Artificial intelligence and machine learning capabilities are becoming a standard part of exit process evaluation, for both investors and portfolio companies. Investors are increasingly assessing AI and ML capabilities in their portfolio company evaluations, making the inclusion of AI and ML in exit readiness activities even more critical for businesses. Given this, sell-side IT due diligence processes during exit preparation should now include identifying new strategies for risk mitigation and increasing business value through AI and ML capabilities, or a portfolio company will risk limiting their value during the exit process.
To ease this shift in the marketplace, there are several opportunities for businesses to deploy AI and ML capabilities to accelerate the exit process, while simultaneously improving operating margins and better leveraging data insights to drive business growth. Exit readiness use cases that have seen an increased emphasis in 2024 include:
Regulations and Controls
With the SEC and other agencies increasing pressure on private equity firms considering potential initial public offerings, the compliance status and security expertise of a portfolio company has become an increased area of focus. Though it has always remained a vital part of an evaluation, the impact of AI and ML capabilities on the exit readiness process has become a hot topic for many businesses, with two specific use cases where AI and ML can alleviate the time-intensive nature of these activities:
- SOX/Controls: During the exit and IPO readiness process, key criteria for a portfolio company’s public company readiness are their controls and SOX compliance. Combining Generative AI tools like ChatGPT with existing data and analytics preparation tools like Alteryx, a leading tool in automated control assessment, will reduce the time and resources needed to address these issues.
- Cyber: With investors and the SEC emphasizing a portfolio company’s cyber posture, there is a greater need to assess code quality to minimize the risk of potential ransomware or loss of proprietary code. To address this, private equity firms are increasingly conducting code reviews with an AI and ML-enabled static application security testing tool to speed up internal evaluations and catch potential threats well in advance.
It is expected that private equity firms and portfolio companies targeting IPO readiness in late 2024 and 2025 will invest in AI and ML-enabled SOX/controls and cyber processes to improve operating margins and increase business value. Given the uncertain exit environment, companies that implement automated AI and ML controls and cyber infrastructure will be in a more favorable position when IPO momentum returns in late 2024 and 2025.
Financial and Commercial
Many private equity firms have had to slow down their exit processes, given the need to justify exit multiples in a high-interest rate environment. Improved quarterly reporting and benchmarking capabilities are critical processes for portfolio company CFOs to have in place, better preparing their companies for the pressure of the exit process.
- Quarterly Reporting: With sales to corporates hitting record highs, private equity firms and their portfolio companies must enhance their quarterly reporting capabilities for potential corporate and IPO exits.

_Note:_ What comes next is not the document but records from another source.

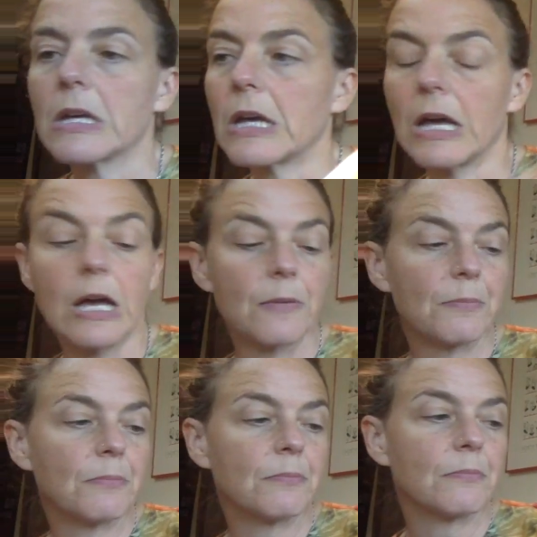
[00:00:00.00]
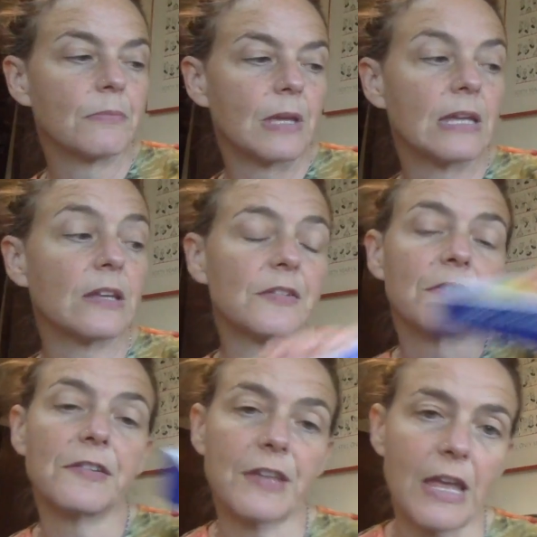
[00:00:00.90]
it is
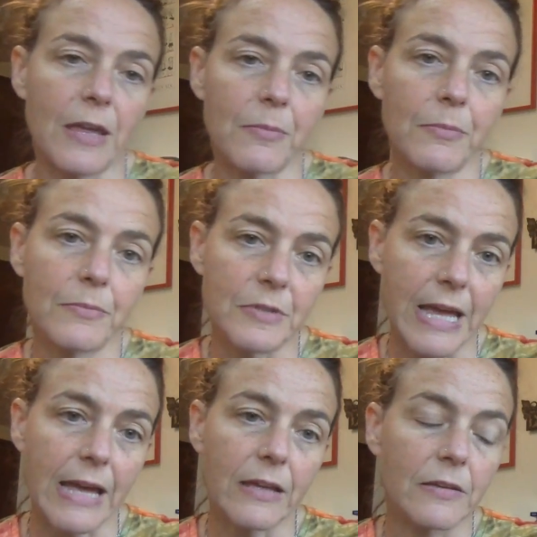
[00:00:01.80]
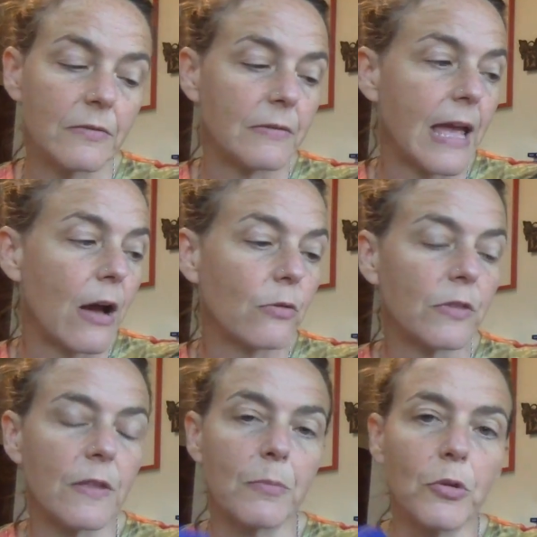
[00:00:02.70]
the same deck. Now
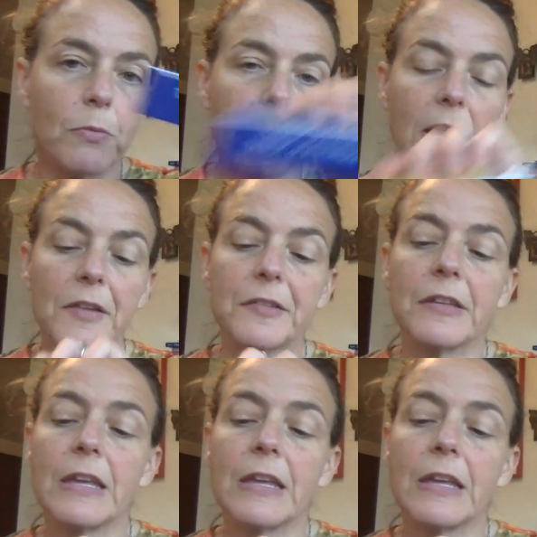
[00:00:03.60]
the blue box,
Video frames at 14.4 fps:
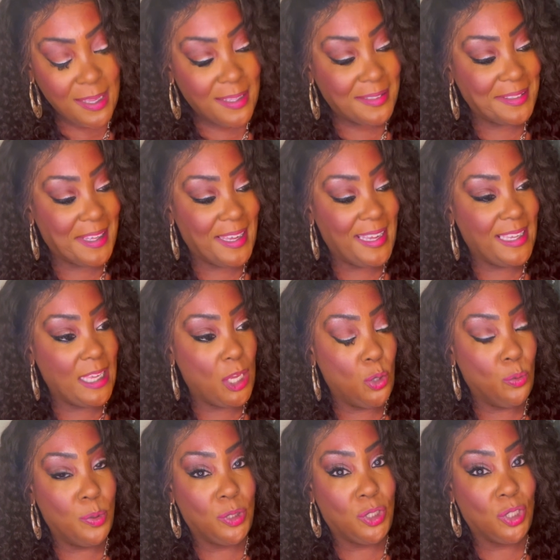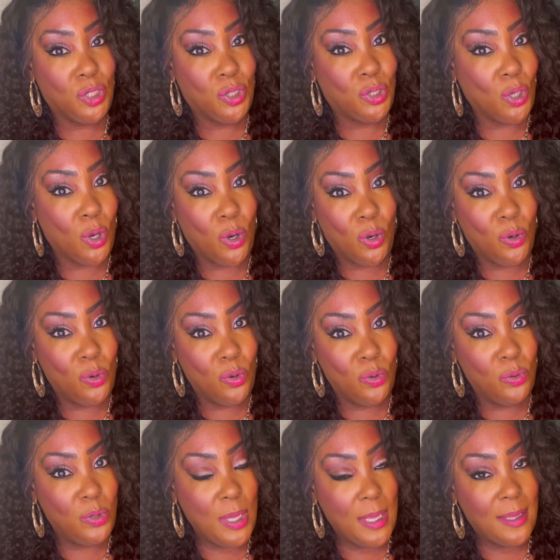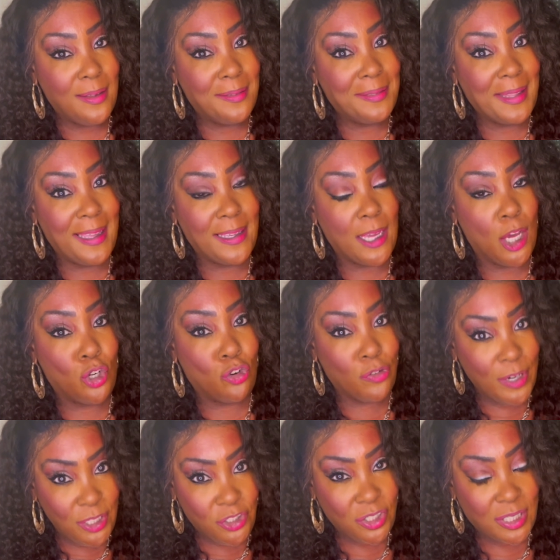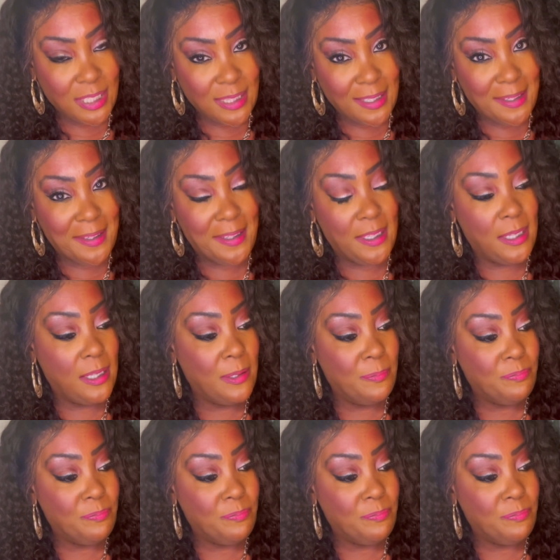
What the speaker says: Like, was just so, like, egregiously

A leading use case to automate quarterly reporting includes implementing corporate performance management and AI and ML tools to expedite data aggregation and improve financial forecasting, enabling a timelier delivery to corporate stakeholders and shareholders.
- Predictive Benchmarking: During the IPO and exit process, many portfolio companies perform comparative analysis between publicly traded assets and their own. To simplify this process, CFOs are leveraging data preparation tools such as Alteryx, Microsoft Power Platform and Tableau and combining them with industry-specific proprietary AI and ML models to benchmark assets quickly. With these tools, businesses can utilize a wide array of data, including competitor trends, to generate a tailored set of key metrics to address and identify gaps ahead of exit evaluations.
Given the significant pressure on reporting readiness and competitive insights to justify exit valuations, these two use cases will be the most common AI and ML investment areas for private equity firms throughout 2024. Adopting these use cases will also reduce the manual lift from financial planning and analysis personnel, enabling better selling, general and administrative costs ahead of an exit process.
Conclusion
AI and ML will continue to play an important role in exit readiness preparation. Private equity firms and their portfolio companies should assess this prior to sell-side IT due diligence, as data security, privacy and ethical use cases remain critical challenges to address. Additionally, optimizing and curating data to maximize value from tech-enabled solutions will allow private equity firms to accelerate the exits of their portfolio companies, which is crucial given the current market uncertainty around interest rates.
While there may be upfront costs and some adoption learnings around AI and ML for private equity firms, the efficiencies gained during deployment will ultimately benefit their portfolio.